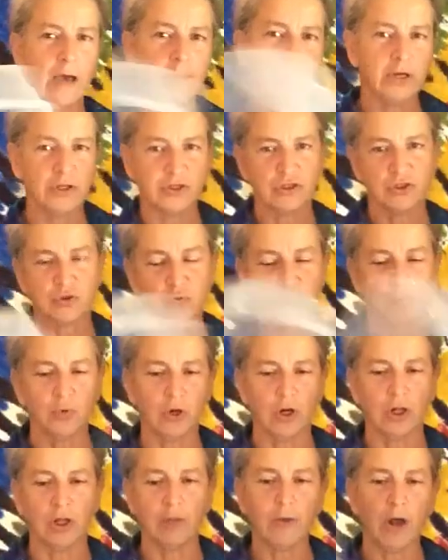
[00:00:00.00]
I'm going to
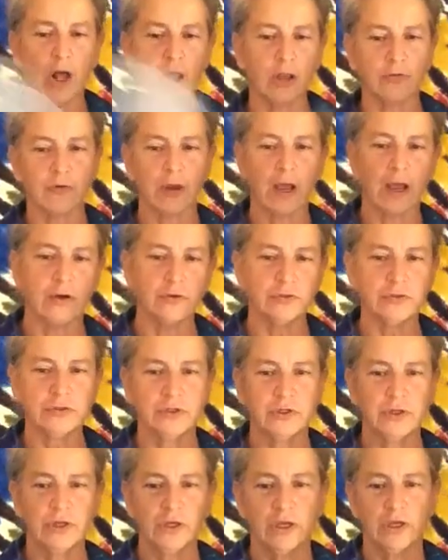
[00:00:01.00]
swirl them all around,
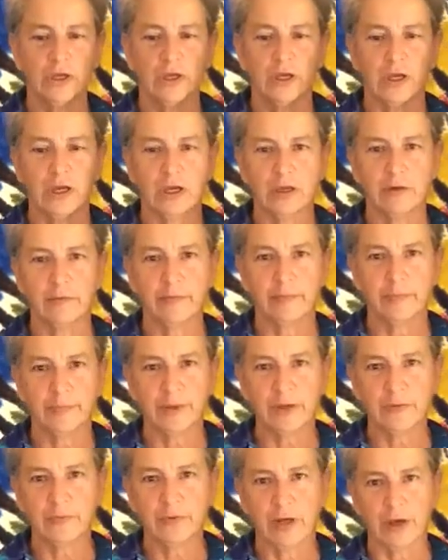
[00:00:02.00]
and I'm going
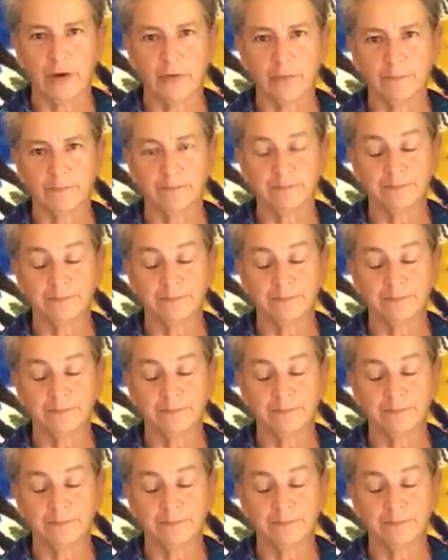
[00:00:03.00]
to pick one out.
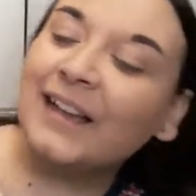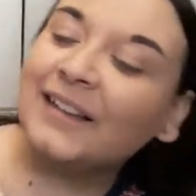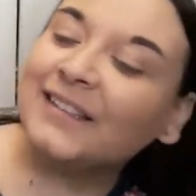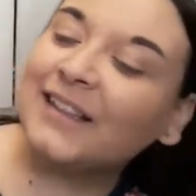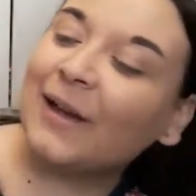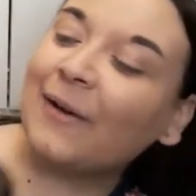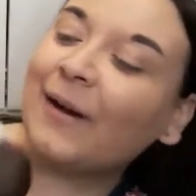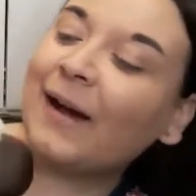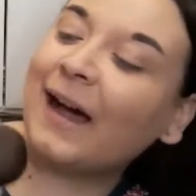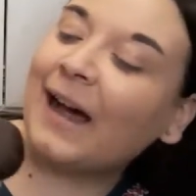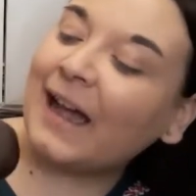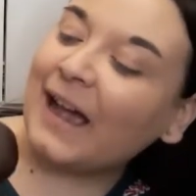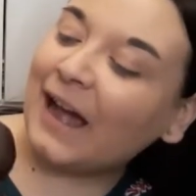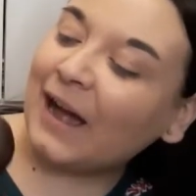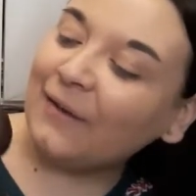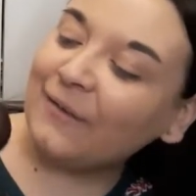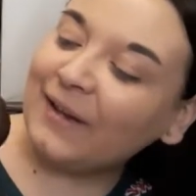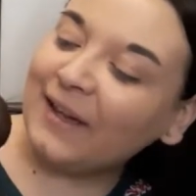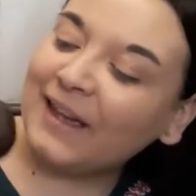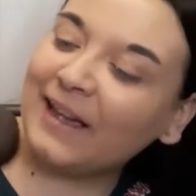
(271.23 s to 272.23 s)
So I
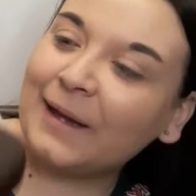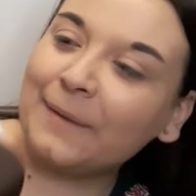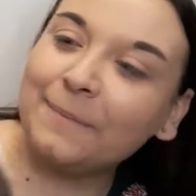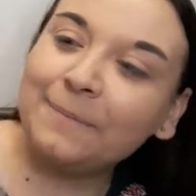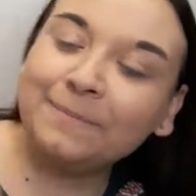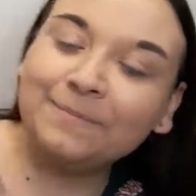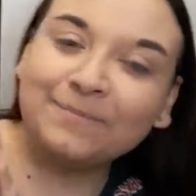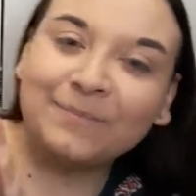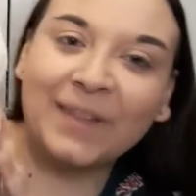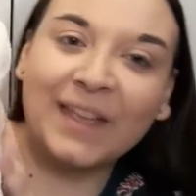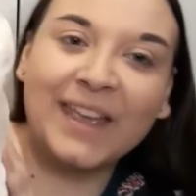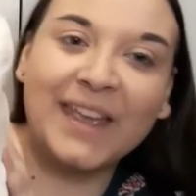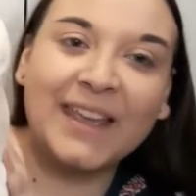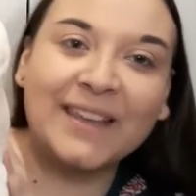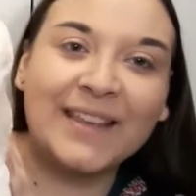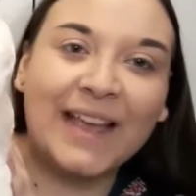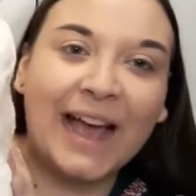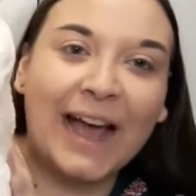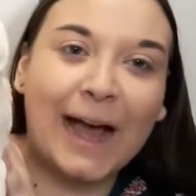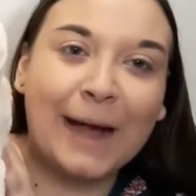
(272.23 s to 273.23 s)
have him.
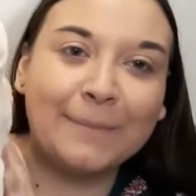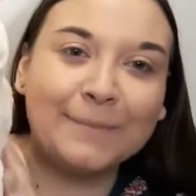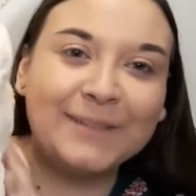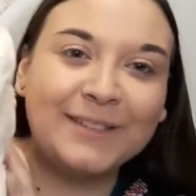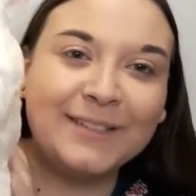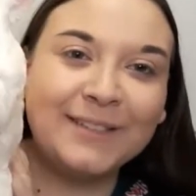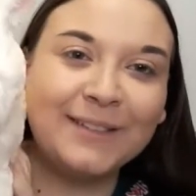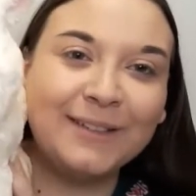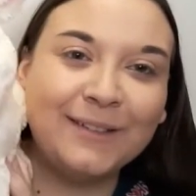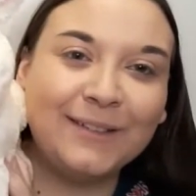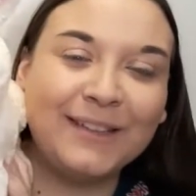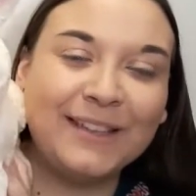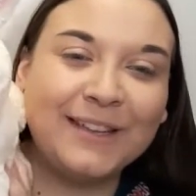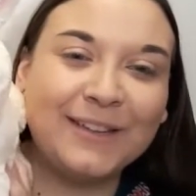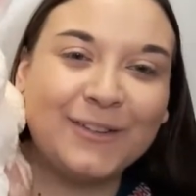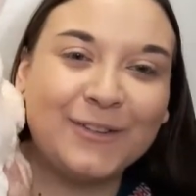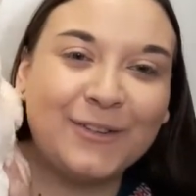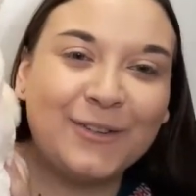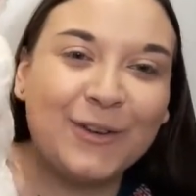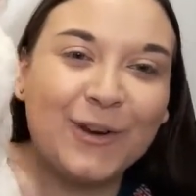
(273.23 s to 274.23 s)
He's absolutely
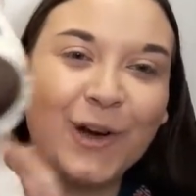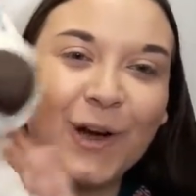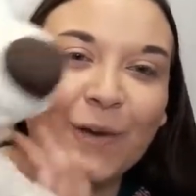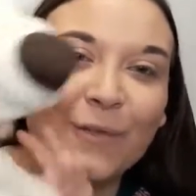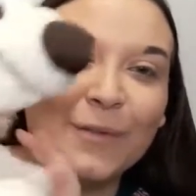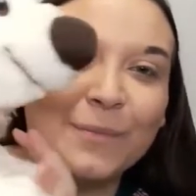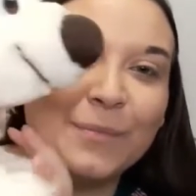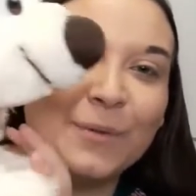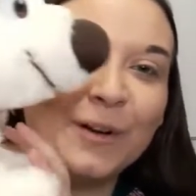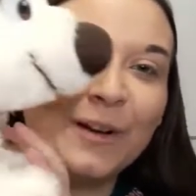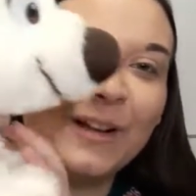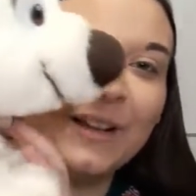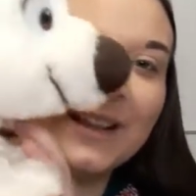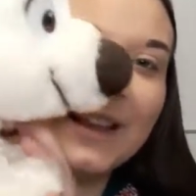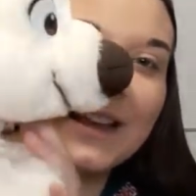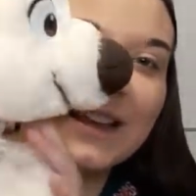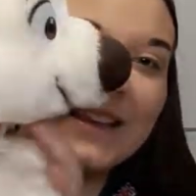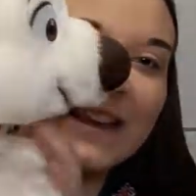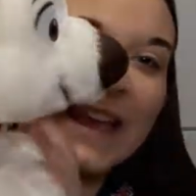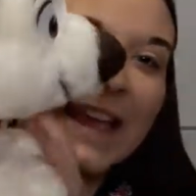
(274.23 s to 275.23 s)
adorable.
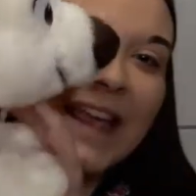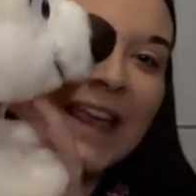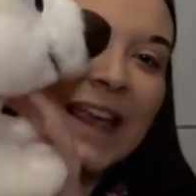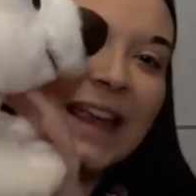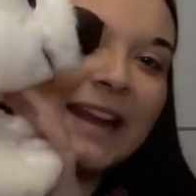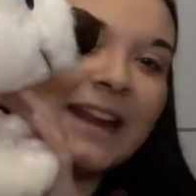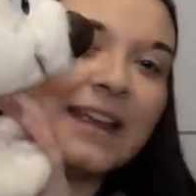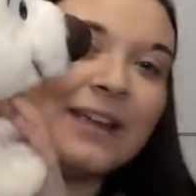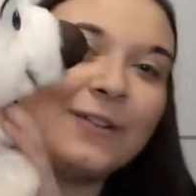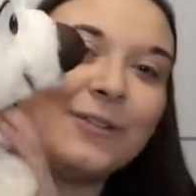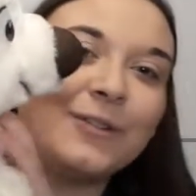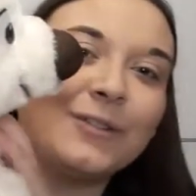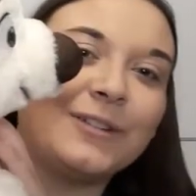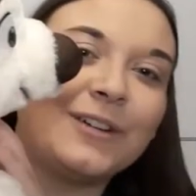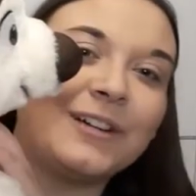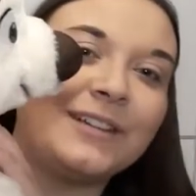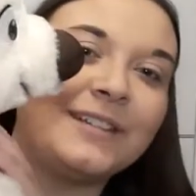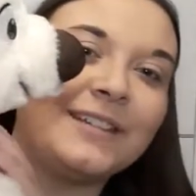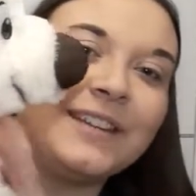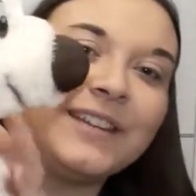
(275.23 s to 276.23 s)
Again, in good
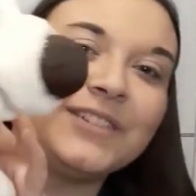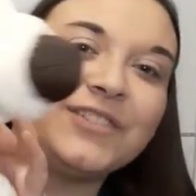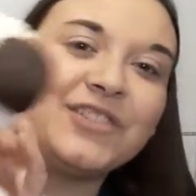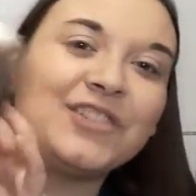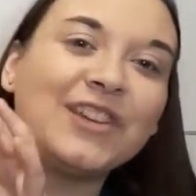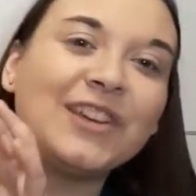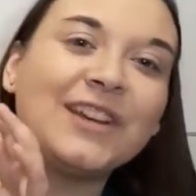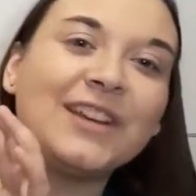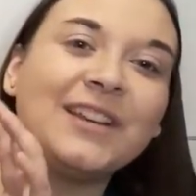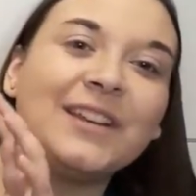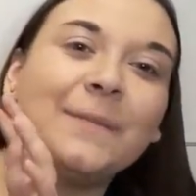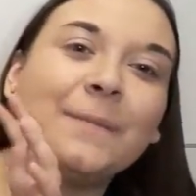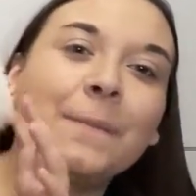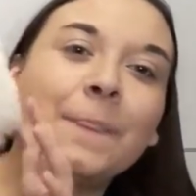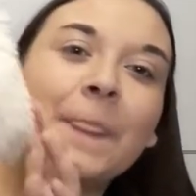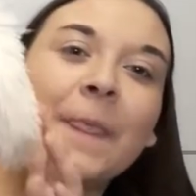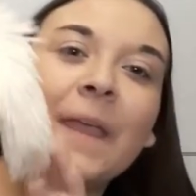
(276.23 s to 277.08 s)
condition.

┄┄┄┄┄┄┄┄┄┄

All that the answer may contain is the exact text of the lines from the one with "[00:00:03.00]" through the last line of the material, pictures excluded.

Response box
[00:00:03.00]
to pick one out.
(271.23 s to 272.23 s)
So I
(272.23 s to 273.23 s)
have him.
(273.23 s to 274.23 s)
He's absolutely
(274.23 s to 275.23 s)
adorable.
(275.23 s to 276.23 s)
Again, in good
(276.23 s to 277.08 s)
condition.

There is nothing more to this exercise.